QIs there actually any difference between JavaScript and LiveScript?
AYes there is, and as the JavaScript standard develops, the differences will increase considerably. For example, LiveScript was case-insensitive (uppercase and lowercase were the same thing), whereas JavaScript is case-sensitive. Currently, LiveScript code runs on Netscape 2.0, but you should make the effort to update any old code of JavaScript as soon as possible.

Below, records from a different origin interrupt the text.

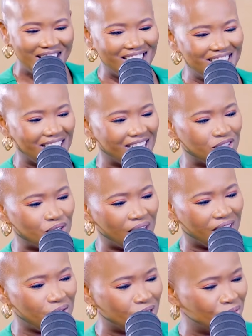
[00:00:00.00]
I
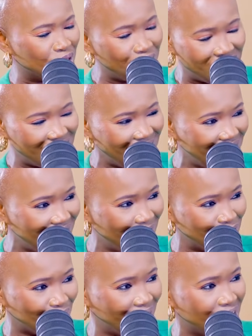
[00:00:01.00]
think it was Mutusi
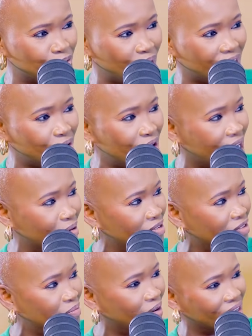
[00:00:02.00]
Lesole's birthday. We're coming
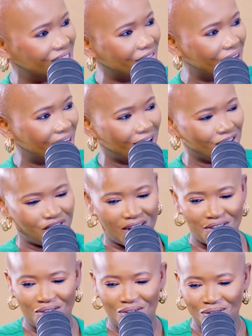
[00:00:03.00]
from Block 7 now,
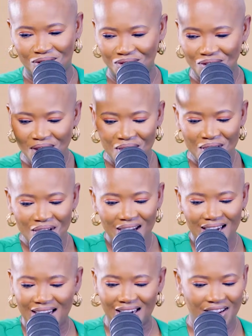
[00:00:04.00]
trying to go to
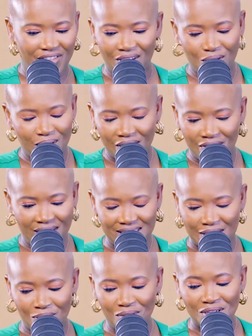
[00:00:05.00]
Caravelle or whatever it is
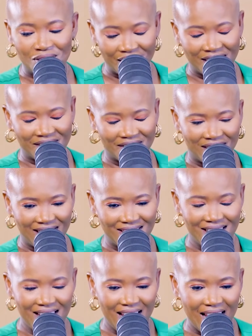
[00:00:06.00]
that we were doing, right?
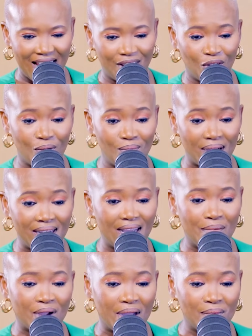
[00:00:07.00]
And then on Monday,
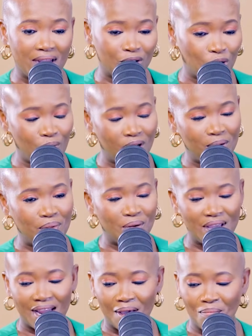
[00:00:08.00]
I'm coming like a Tomala
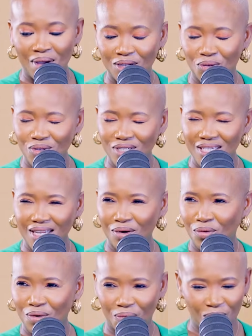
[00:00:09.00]
Pelonyana, make it 2 dile,
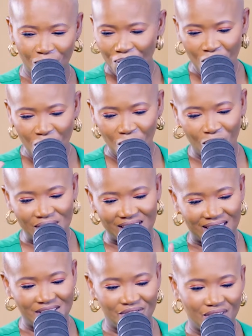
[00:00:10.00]
ho
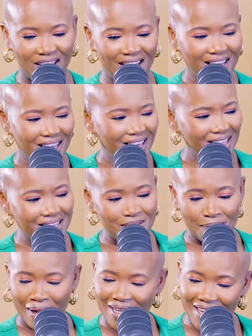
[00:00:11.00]
stressful hell. This
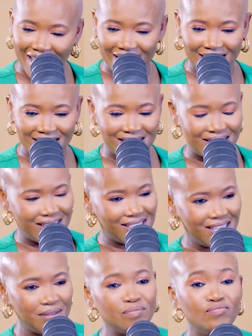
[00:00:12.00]
bloody guy then
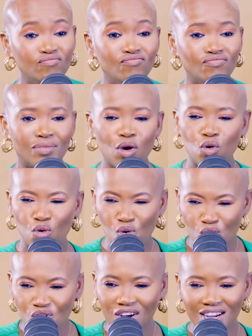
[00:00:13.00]
says, goon,
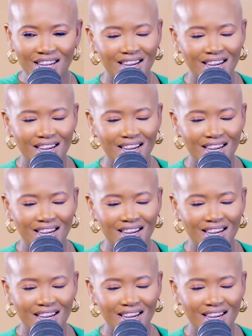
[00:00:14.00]
goon, goon.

QI'm really confused. Once and for all, do JavaScript arrays start from 0 or from 1?
AJavaScript arrays start from zero as in other languages. However, if you use Netscape's recommended method of creating arrays with the MakeArray() constructor, you'll end up with an array that starts with 1 (the number of elements in the array is stored in element zero). This is enormously confusing; arrays should consistently start from either zero or one, but not both.
QI like working in JavaScript; it's simple and easy to understand. It seems to me JavaScript would make a great language for CGI or for other programs on the server side. Can I do that?
ANetscape had the same idea! Server-side JavaScript is one of the features being included in the newer Netscape servers-which will most likely be out by the time you read this-which have many features for using JavaScript as a CGI language and also for pre-processing HTML files before they are sent to the browser.